# Laying out a Big Star



## Blakep (Sep 23, 2010)

So my uncle is a huge Dallas Cowboys fan. So big of a fan that one of his daughters is named Dallas and the other Landrey after Tom Landrey. My dad asked me today if I could make a Dallas Cowboys star thats about 3' by 3' out of wood and have a mirror put in it. My dad does metal work so he is going to had some ornamental iron to it. My problam is drawing a Cowboys star that large. How would you guys go about drawing this. I don't know if i can draw a perfect star like that that's small must less that large because all of its sides are perfect. If anyone has any ideas please let me know.


----------



## davidroberts (Nov 8, 2008)

You only need to measure and draw one arm of the star (triangle) on say 1/8 inch hardboard, or posterboard, then just cut it out and trace around a pentagon. Or draw two triangles butted togetherto form one arm. The shorter triangle fits into the pentagon and touches a point in the exact center of the pentagon. It doesn't matter where you start. Once you have outlined one arm with the two triangles, the rest fall into place.


----------



## CaptainSkully (Aug 28, 2008)

I draw the circle to the correct size, then I make a mark at 12:00. Using a ruler, I estimate 1/5 of the way around and make a mark and measure. I transfer that measurement 4 more times around the circle. The last mark should land back at 12:00. If it's short or long, adjust your measurement accordingly until you get five equal segments. Once you've got the marks, just connect the dots to make the star. If you have a divider, it's easier to step it off.


----------



## swirt (Apr 6, 2010)

These might help:
Laying out a 5 pointed star with a protractor

Laying out a 5 pointed star without a protractor


----------



## Viktor (Jan 15, 2009)

Animated version with compass and straightedge (second picture the from top)
http://en.wikipedia.org/wiki/Compass_and_straightedge_constructions


----------



## LateNightOwl (Aug 13, 2009)

Sounds like a cool project for a Cowboys fan. I look forward to seeing it finished.

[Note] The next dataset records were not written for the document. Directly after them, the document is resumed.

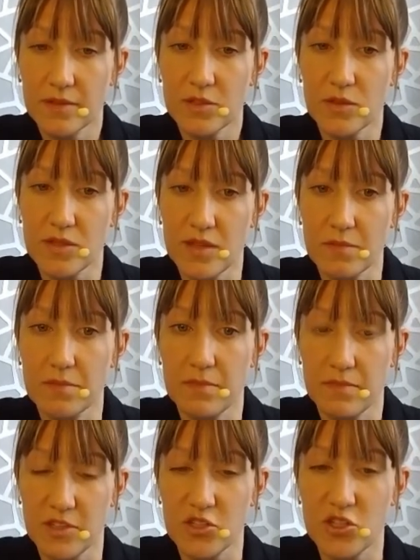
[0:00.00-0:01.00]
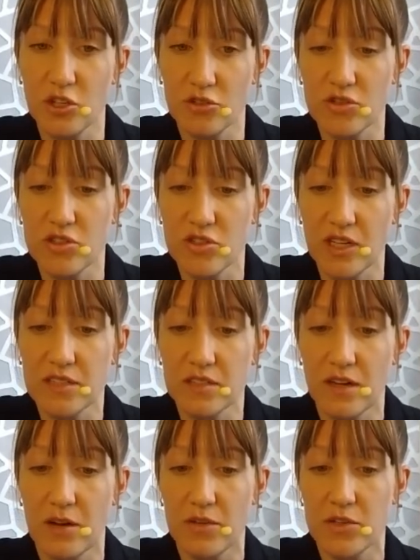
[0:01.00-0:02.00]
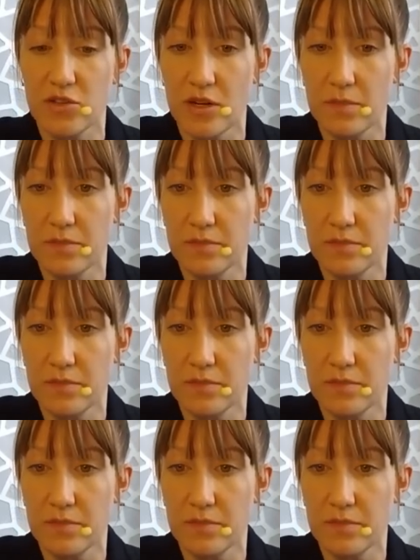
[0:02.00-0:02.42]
So he said the children should get to go on the trip?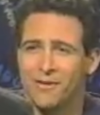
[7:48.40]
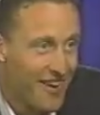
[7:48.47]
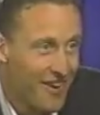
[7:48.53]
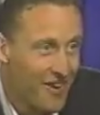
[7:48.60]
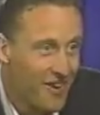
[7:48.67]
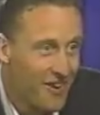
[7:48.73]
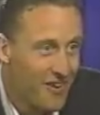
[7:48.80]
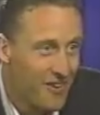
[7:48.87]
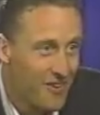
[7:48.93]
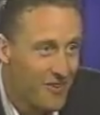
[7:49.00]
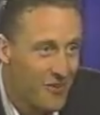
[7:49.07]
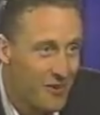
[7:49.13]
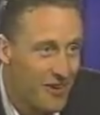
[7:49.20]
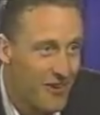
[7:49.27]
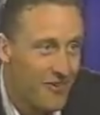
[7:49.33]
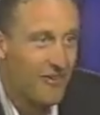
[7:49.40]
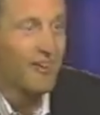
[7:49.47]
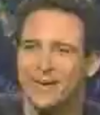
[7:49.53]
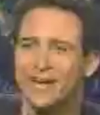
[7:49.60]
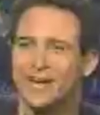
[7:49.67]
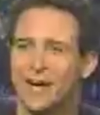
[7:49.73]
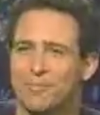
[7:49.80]
In a scene that will be
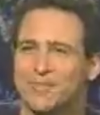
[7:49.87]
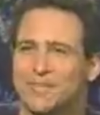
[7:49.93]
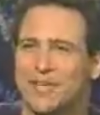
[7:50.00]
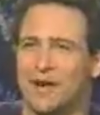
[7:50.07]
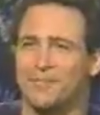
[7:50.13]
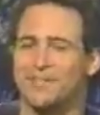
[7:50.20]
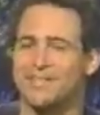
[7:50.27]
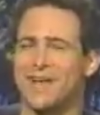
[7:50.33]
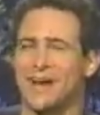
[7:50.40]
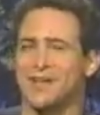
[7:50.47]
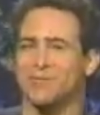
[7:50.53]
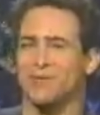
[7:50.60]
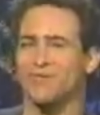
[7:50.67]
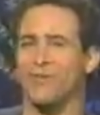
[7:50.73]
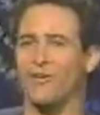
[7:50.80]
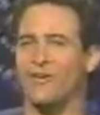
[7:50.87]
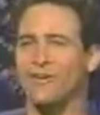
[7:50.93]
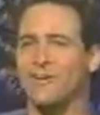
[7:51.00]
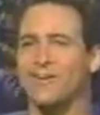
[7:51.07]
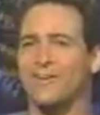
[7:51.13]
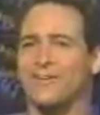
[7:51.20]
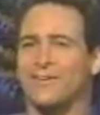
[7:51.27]
familiar to anyone who's ever had
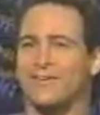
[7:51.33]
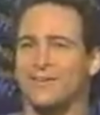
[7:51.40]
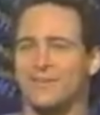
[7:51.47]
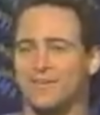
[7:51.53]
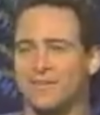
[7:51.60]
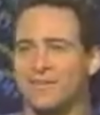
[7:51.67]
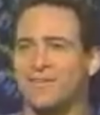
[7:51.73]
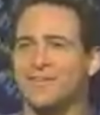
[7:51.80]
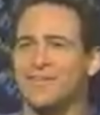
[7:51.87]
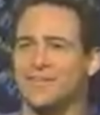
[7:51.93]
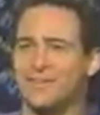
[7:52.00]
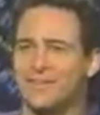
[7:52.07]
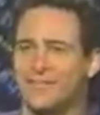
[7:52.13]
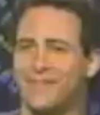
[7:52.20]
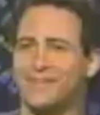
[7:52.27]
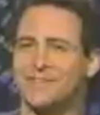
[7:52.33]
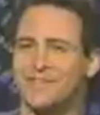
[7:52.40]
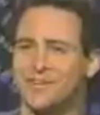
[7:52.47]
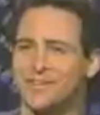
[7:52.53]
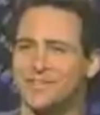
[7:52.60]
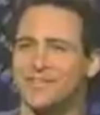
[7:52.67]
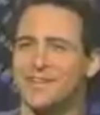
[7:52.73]
a sibling, Everett
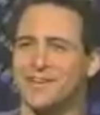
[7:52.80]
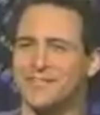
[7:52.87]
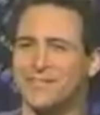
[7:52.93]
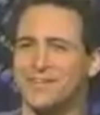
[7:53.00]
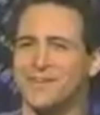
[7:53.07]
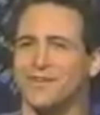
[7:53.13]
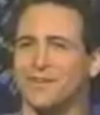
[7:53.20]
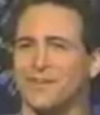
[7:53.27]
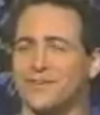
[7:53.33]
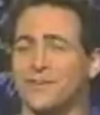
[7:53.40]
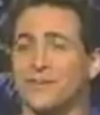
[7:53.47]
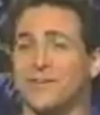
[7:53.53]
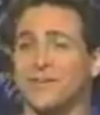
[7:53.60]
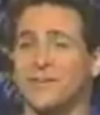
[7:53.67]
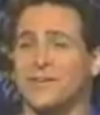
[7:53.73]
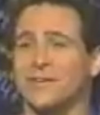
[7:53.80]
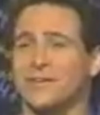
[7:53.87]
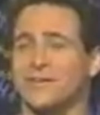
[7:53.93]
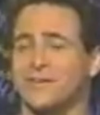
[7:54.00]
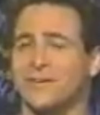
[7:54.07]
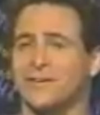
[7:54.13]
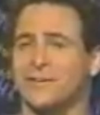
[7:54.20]
utters the classic phrase,
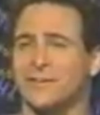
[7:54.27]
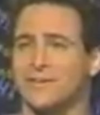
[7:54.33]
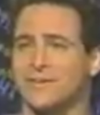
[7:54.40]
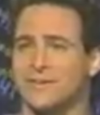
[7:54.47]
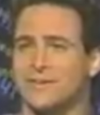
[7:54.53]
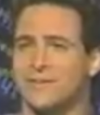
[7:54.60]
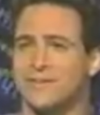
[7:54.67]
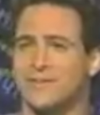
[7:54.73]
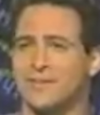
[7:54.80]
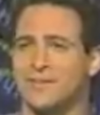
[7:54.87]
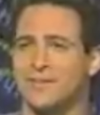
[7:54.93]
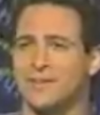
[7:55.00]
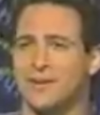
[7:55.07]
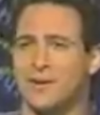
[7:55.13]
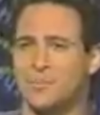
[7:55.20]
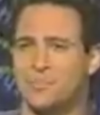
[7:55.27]
"If you say that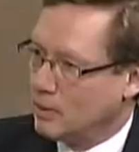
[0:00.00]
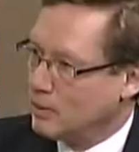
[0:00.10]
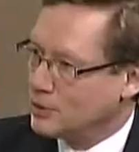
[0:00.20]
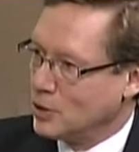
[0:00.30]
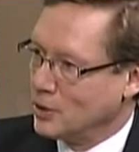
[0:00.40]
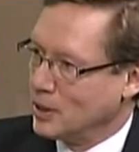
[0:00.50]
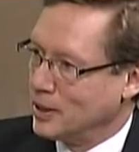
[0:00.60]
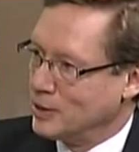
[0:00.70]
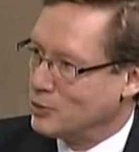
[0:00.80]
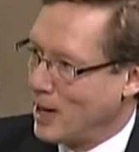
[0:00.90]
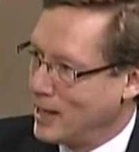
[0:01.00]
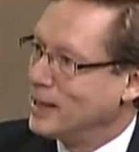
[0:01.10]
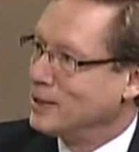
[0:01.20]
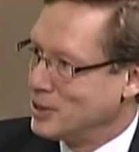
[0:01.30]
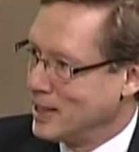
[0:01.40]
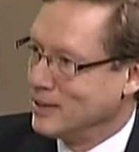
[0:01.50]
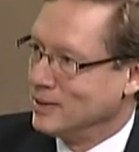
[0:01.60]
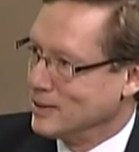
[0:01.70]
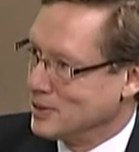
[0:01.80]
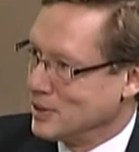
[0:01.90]
certainly tracking data
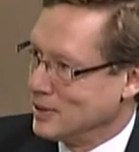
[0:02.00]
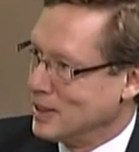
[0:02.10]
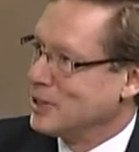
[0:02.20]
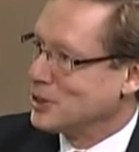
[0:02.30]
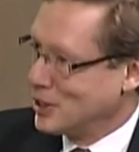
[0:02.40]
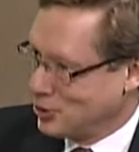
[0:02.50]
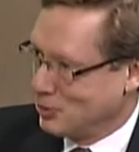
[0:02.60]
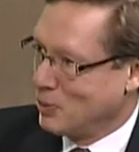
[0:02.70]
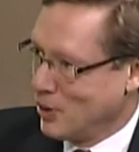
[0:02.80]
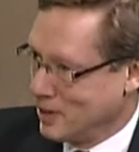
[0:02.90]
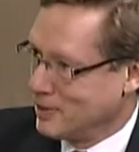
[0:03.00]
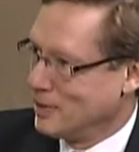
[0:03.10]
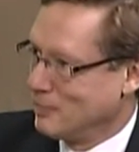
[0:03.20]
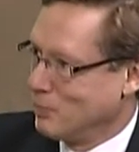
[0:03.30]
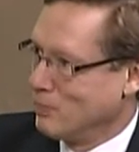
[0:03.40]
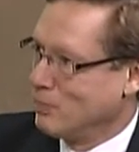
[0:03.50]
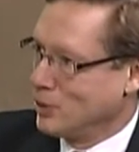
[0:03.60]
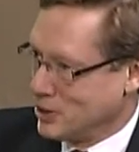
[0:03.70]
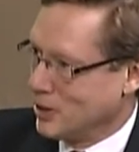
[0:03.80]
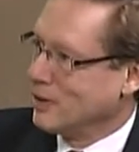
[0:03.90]
is an essential part,
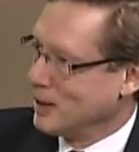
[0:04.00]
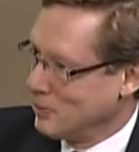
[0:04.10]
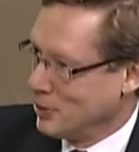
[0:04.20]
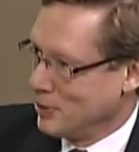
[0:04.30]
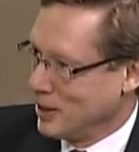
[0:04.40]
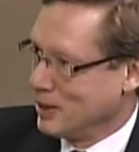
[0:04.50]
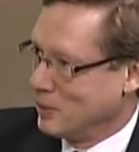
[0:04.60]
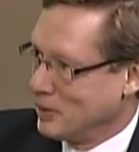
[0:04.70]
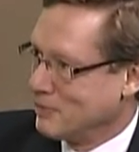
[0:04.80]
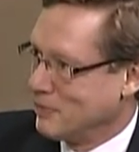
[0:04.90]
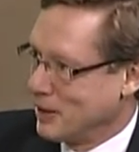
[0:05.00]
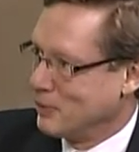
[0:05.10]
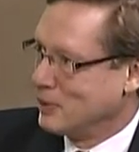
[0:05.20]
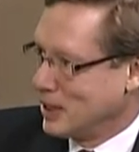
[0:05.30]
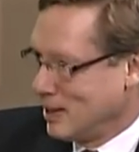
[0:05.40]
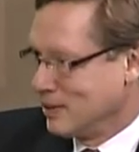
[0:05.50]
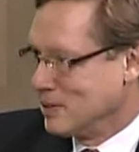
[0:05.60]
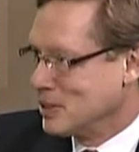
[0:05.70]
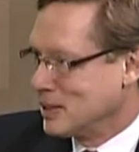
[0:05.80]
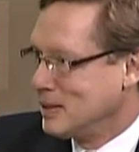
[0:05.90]
particularly when you're dealing with federal
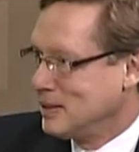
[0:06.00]
dollars.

I would use the same method as used for the tumbling block cutting boards. Set your fence at 30º and make diamonds… only bigger. I am using this method for a star design in cedar for the ceiling in my hot tub room addition.


----------



## Blakep (Sep 23, 2010)

Thanks for all of the good tips. If I ever get caught up on my wifes list of things that she wants built then I am going to try the star and will post it.


----------